Tek-Tips is the largest IT community on the Internet today!

Members share and learn making Tek-Tips Forums the best source of peer-reviewed technical information on the Internet!

  • Congratulations gkittelson on being selected by the Tek-Tips community for having the most helpful posts in the forums last week. Way to Go!

Combining 2 complex joins into one tapestry 1

Status
Not open for further replies.

OsakaWebbie

Programmer
Feb 11, 2003
628
JP
Thanks to r937's tireless help on two occasions, I have two pieces of amazing code that appear to work well on their own. For reference, the two related threads are and But when I need to combine them in the same query, records start disappearing again. Pardon this long first post, but I feel the need to provide four complete queries straight from my code, for clarity. Note: all unqualified fields are from the pw_song table. Also note that in some cases you may see what looks like silly extra code (like "WHERE 1", GROUP BYs with no purpose, and SUMs of CASES with only one case), but these queries are assembled by PHP code based on a multitude of possible criteria, and this method keeps that code as simple as possible. As far as I can tell, the extra SQL is harmless (maybe slightly slower, but this is not a large DB).

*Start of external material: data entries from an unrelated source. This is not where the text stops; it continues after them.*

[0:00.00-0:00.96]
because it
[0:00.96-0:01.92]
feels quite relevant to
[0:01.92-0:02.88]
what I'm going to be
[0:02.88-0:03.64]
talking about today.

If I ask for all records, with no "filters" (see thread 1107522) and no request for the last usage date (see thread 1130521), it looks like this:
Code:
SELECT pw_song.SongID, Title, Tagged, OrigTitle, Tempo, SongKey, LEFT(Lyrics,INSTR(Lyrics,'\n')-1) AS FirstLine FROM pw_song LEFT OUTER JOIN pw_songkey ON pw_song.SongID=pw_songkey.SongID WHERE 1 GROUP BY pw_song.SongID, Title, Tagged, OrigTitle, Tempo, SongKey, FirstLine ORDER BY OrigTitle
If I add the code for getting the last usage date, it looks like this:
Code:
SELECT pw_song.SongID, Title, Tagged, OrigTitle, Tempo,SongKey, LEFT(Lyrics,INSTR(Lyrics,'\n')-1) AS FirstLine, usage1.UseDate AS Last FROM pw_song LEFT OUTER JOIN pw_songkey ON pw_song.SongID=pw_songkey.SongID LEFT OUTER JOIN pw_usage AS usage1 ON pw_song.SongID=usage1.SongID AND usage1.EventID=2 LEFT OUTER JOIN pw_usage as usage2 ON pw_song.SongID=usage2.SongID AND usage2.EventID=2 WHERE 1 GROUP BY pw_song.SongID, Title, Tagged, OrigTitle, Tempo, SongKey, FirstLine, Last HAVING Last=MAX(usage2.UseDate) OR Last IS NULL ORDER BY OrigTitle
...and I still get all the records in the database, as I ought.

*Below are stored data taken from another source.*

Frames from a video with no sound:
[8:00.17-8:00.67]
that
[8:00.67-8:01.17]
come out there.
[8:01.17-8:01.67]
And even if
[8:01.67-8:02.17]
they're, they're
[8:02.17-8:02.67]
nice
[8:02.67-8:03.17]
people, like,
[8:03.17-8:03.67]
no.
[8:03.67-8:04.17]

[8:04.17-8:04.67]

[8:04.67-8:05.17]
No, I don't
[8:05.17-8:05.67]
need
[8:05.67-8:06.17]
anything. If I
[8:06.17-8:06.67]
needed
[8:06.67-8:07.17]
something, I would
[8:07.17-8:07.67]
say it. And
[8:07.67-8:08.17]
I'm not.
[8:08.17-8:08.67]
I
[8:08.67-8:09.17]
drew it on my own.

If I use only the filter function, with no "last usage" code, it looks like this:
Code:
SELECT pw_song.SongID, Title, Tagged, OrigTitle, Tempo, SongKey, LEFT(Lyrics,INSTR(Lyrics,'\n')-1) AS FirstLine FROM pw_song LEFT OUTER JOIN pw_songkey ON pw_song.SongID=pw_songkey.SongID WHERE 1 GROUP BY pw_song.SongID, Title, Tagged, OrigTitle, Tempo, SongKey, FirstLine HAVING SUM(CASE WHEN pw_songkey.KeywordID IN (37) then 1 else 0 end) = 1 ORDER BY OrigTitle
... and I get the correct number of records, all the ones that have a records for KeywordID=37. (The reason I use the "IN" syntax is that I can add other numbers to the list, and even another clause for exclusions. For this example I just had one for simplicity; there's no point in testing more complex cases until I get the simple one working).

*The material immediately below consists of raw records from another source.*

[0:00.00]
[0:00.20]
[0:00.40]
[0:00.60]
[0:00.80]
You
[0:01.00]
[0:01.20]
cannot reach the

But here's where the problem happens: when I try to combine the two functions together, I lose some records, a different number depending on which EventID I try to get the last date for. The query I attempted is this:
Code:
SELECT pw_song.SongID, Title, Tagged, OrigTitle, Tempo, SongKey, LEFT(Lyrics,INSTR(Lyrics,'\n')-1) AS FirstLine, usage1.UseDate AS Last FROM pw_song LEFT OUTER JOIN pw_songkey ON pw_song.SongID=pw_songkey.SongID LEFT OUTER JOIN pw_usage AS usage1 ON pw_song.SongID=usage1.SongID AND usage1.EventID=2 LEFT OUTER JOIN pw_usage as usage2 ON pw_song.SongID=usage2.SongID AND usage2.EventID=2 WHERE 1 GROUP BY pw_song.SongID, Title, Tagged, OrigTitle, Tempo, SongKey, FirstLine, Last HAVING SUM(CASE WHEN pw_songkey.KeywordID IN (37) then 1 else 0 end) = 1 AND (Last=MAX(usage2.UseDate) OR Last IS NULL) ORDER BY OrigTitle
I'm concerned about how my joins are connecting - both the pw_songkey and usage1 joins work when directly after pw_song, but when I'm doing both of them, they end up kinda daisychained, if you know what I mean. But I don't know if that's a problem or not, or if it is, how to fix it.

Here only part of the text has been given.